◆ Your assignment: For every line below, output the text exactly and leave out images.

————

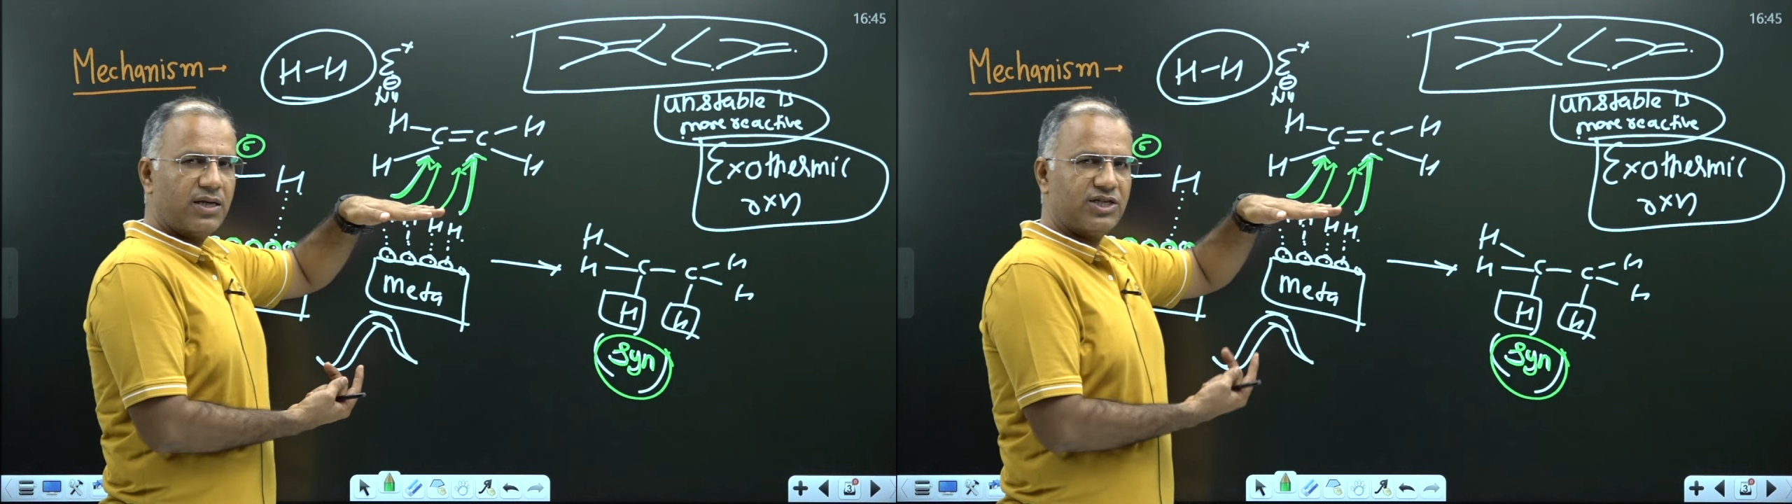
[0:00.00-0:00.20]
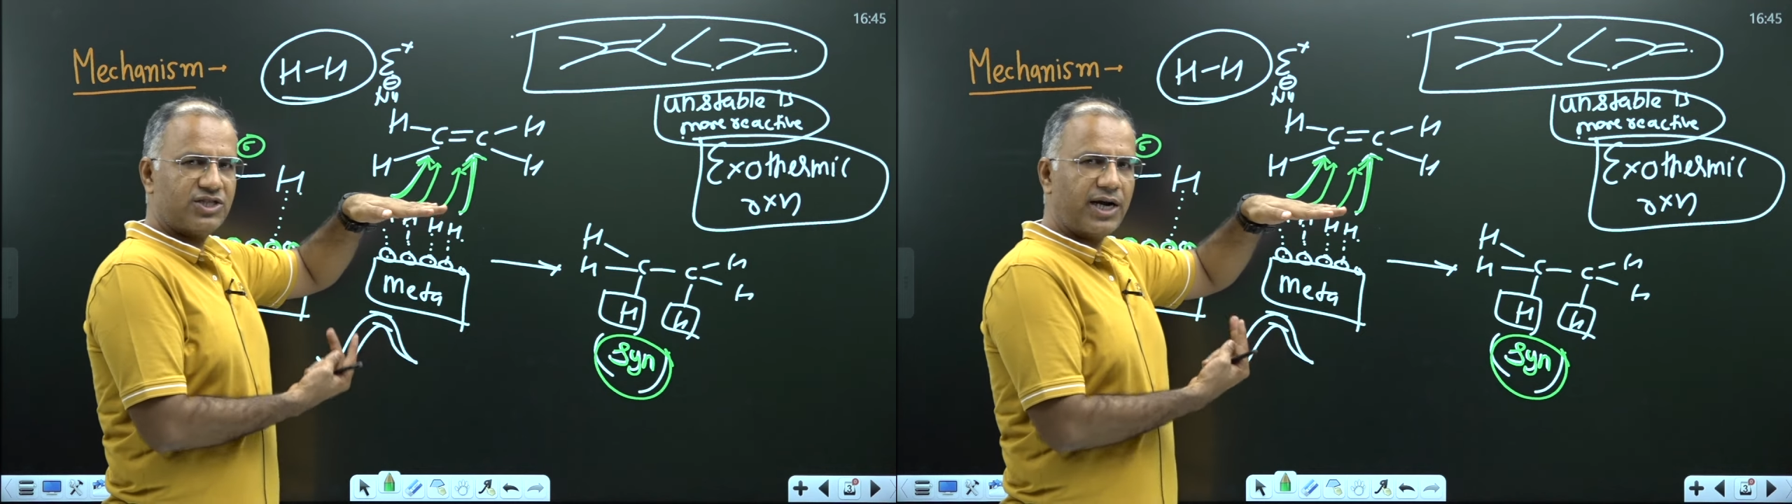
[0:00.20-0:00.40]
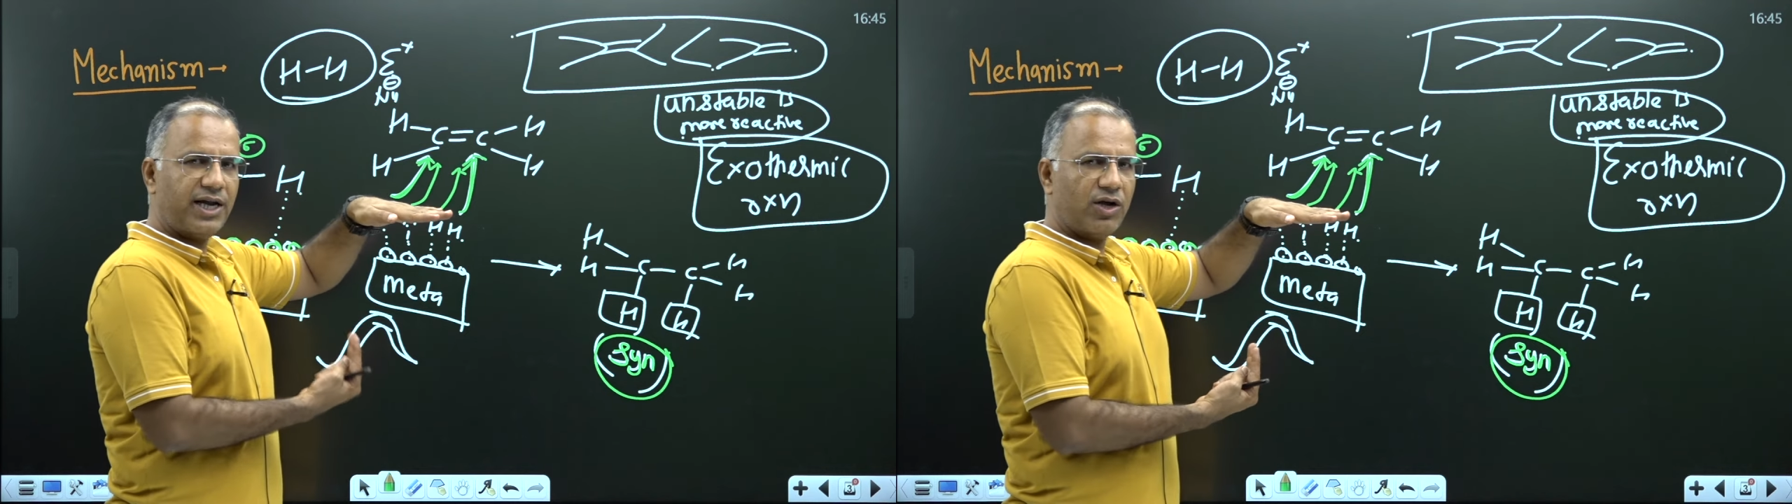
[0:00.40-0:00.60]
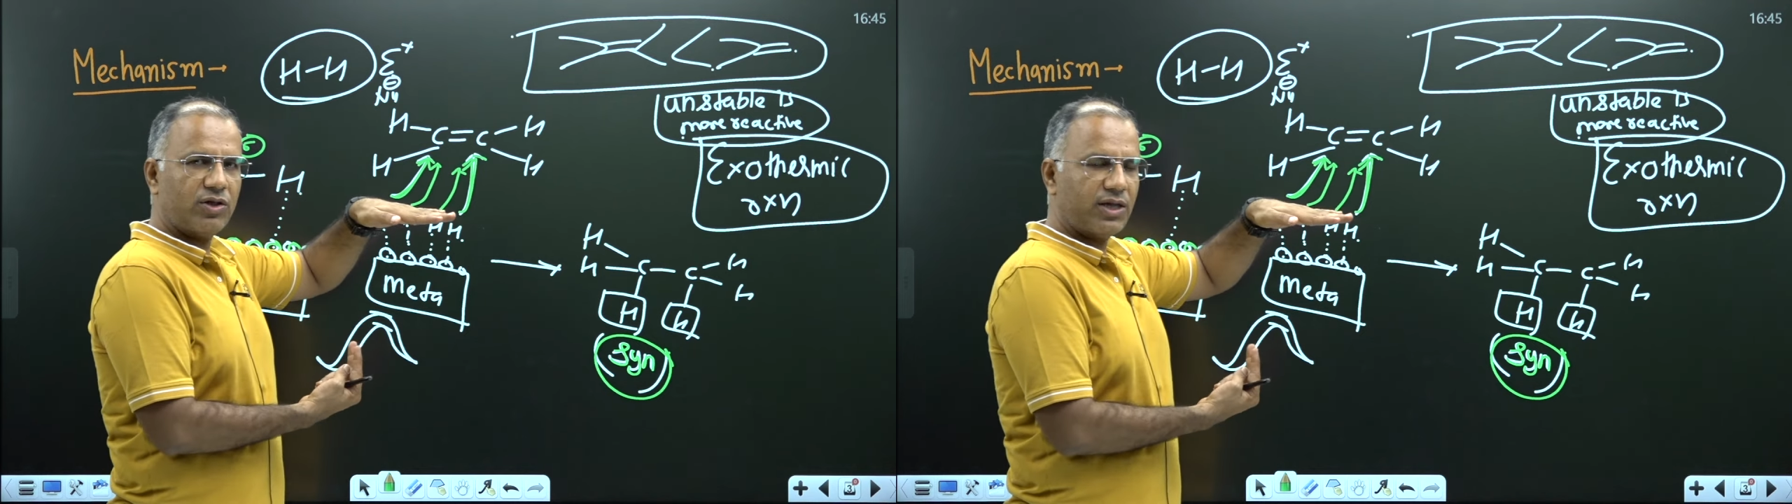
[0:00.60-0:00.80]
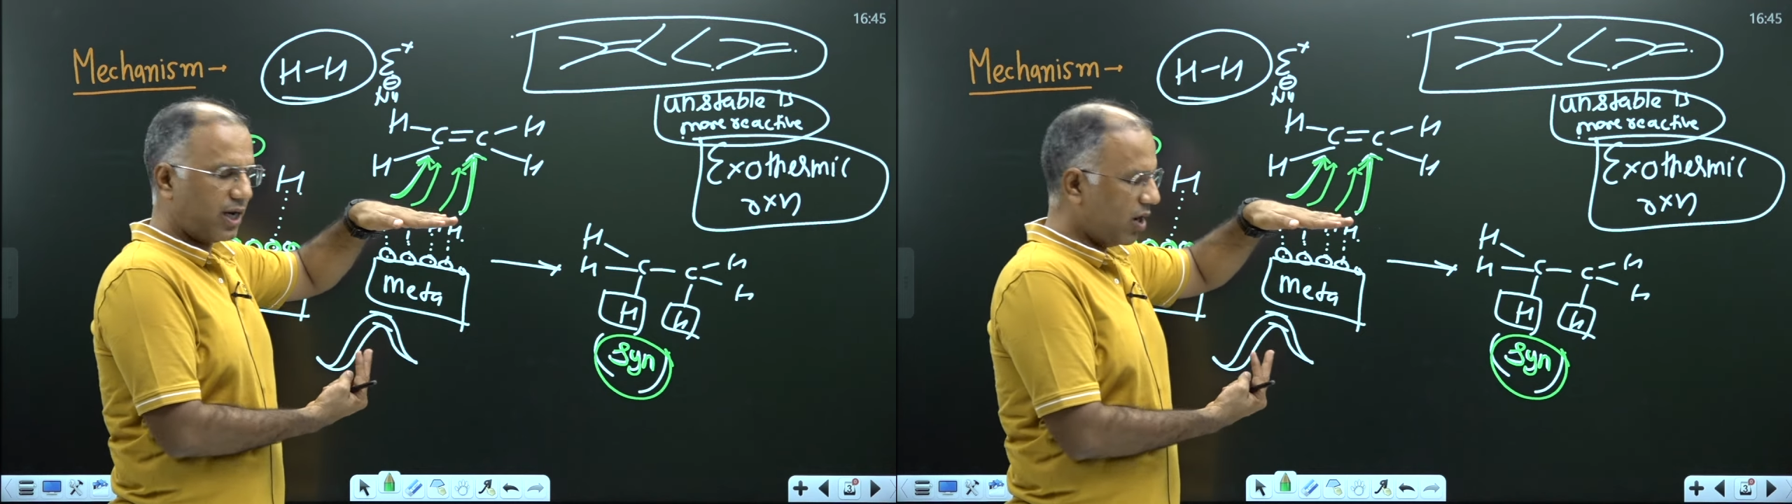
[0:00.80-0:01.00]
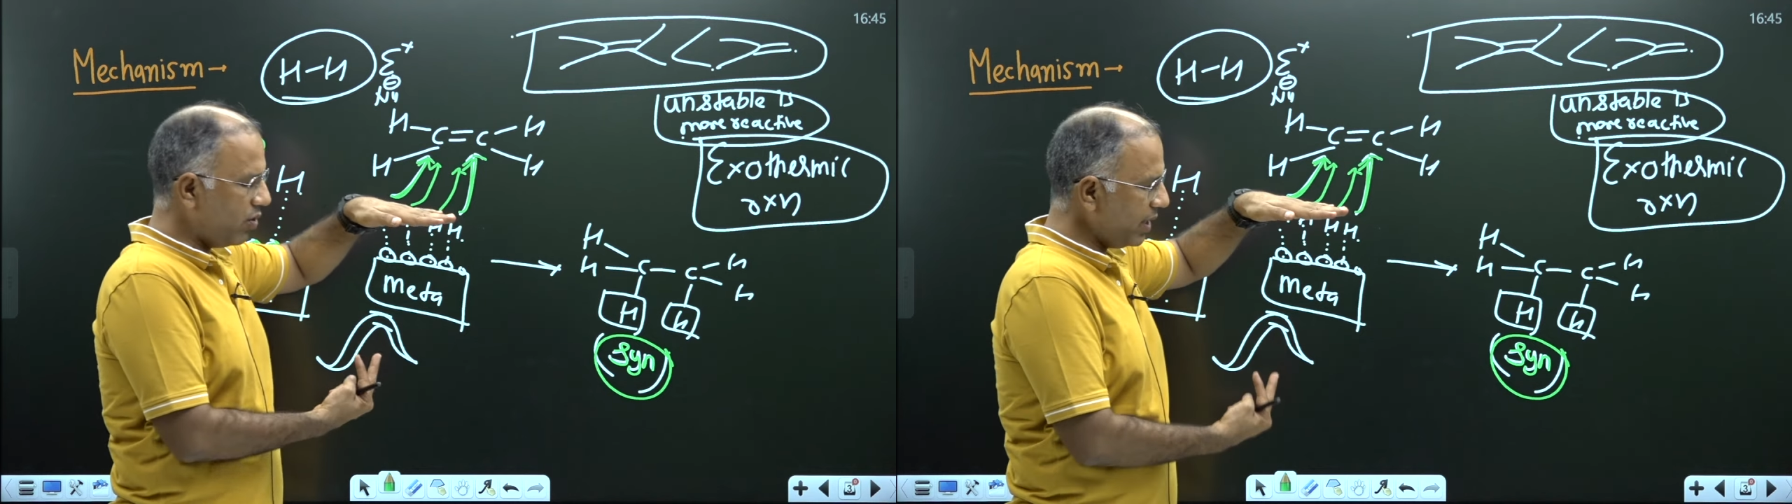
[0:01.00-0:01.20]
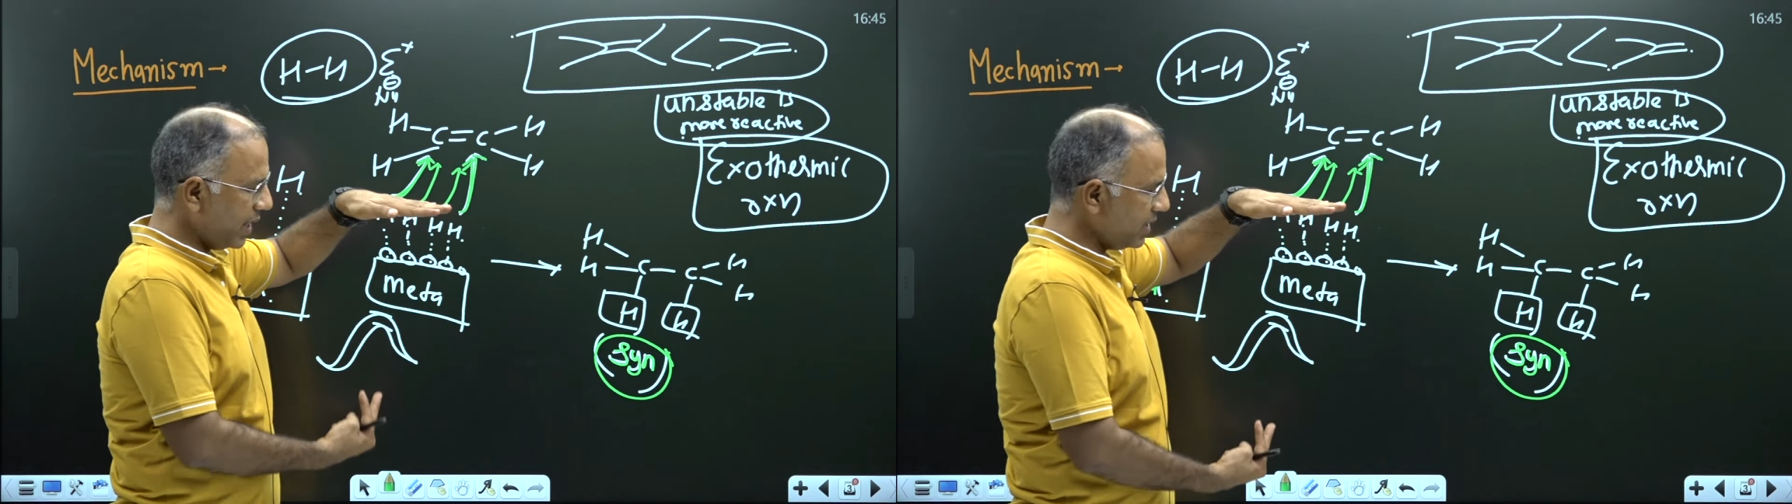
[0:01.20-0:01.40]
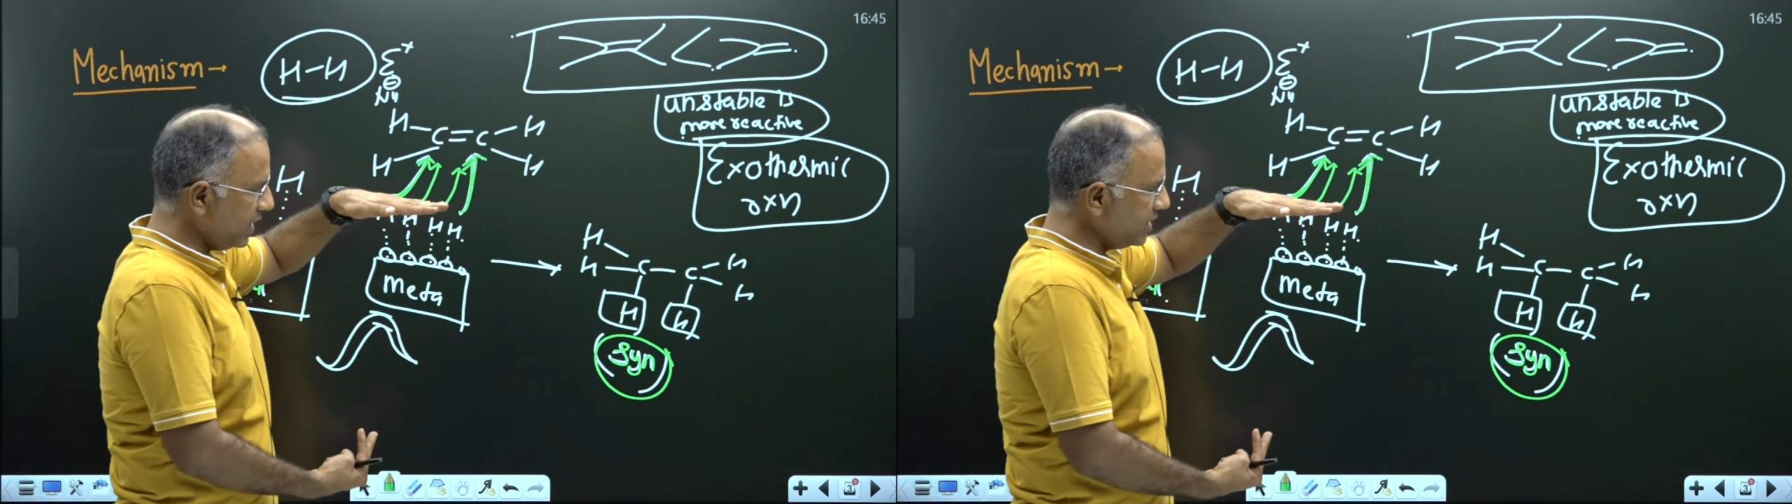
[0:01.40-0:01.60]
standing on the ground
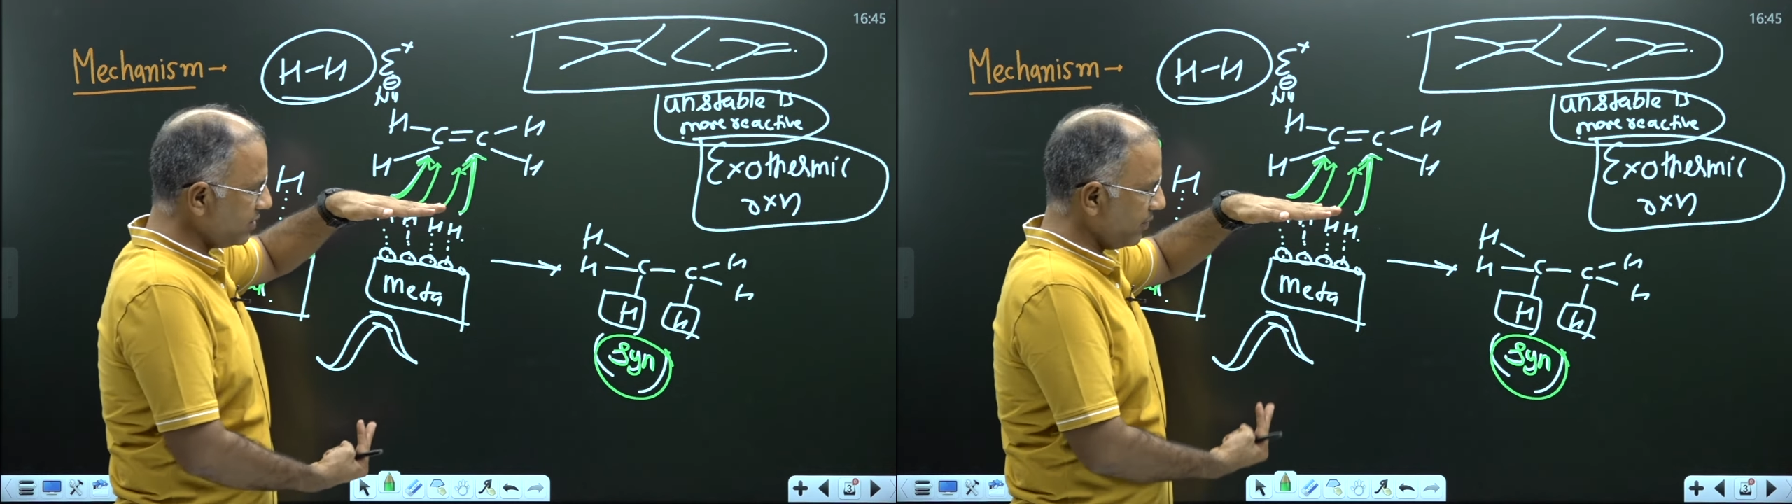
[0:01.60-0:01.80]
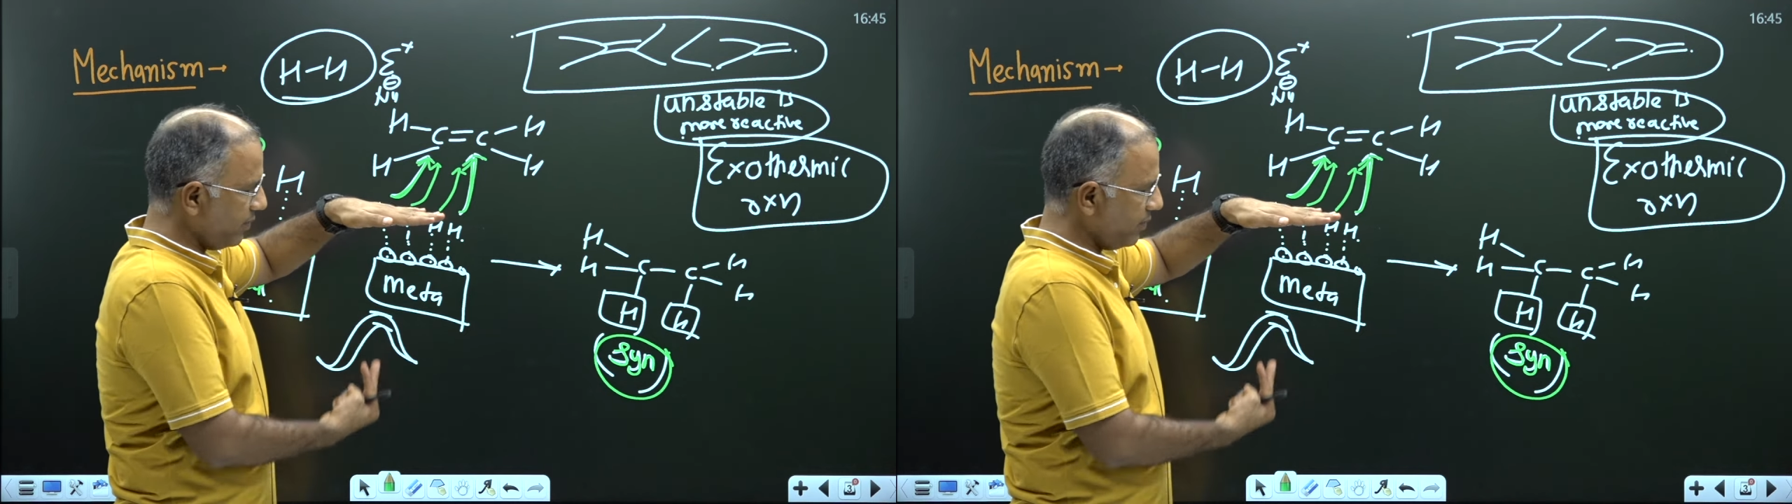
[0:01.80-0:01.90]
and these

————

◆ Solution for this exercise:
[0:00.00-0:00.20]
[0:00.20-0:00.40]
[0:00.40-0:00.60]
[0:00.60-0:00.80]
[0:00.80-0:01.00]
[0:01.00-0:01.20]
[0:01.20-0:01.40]
[0:01.40-0:01.60]
standing on the ground
[0:01.60-0:01.80]
[0:01.80-0:01.90]
and these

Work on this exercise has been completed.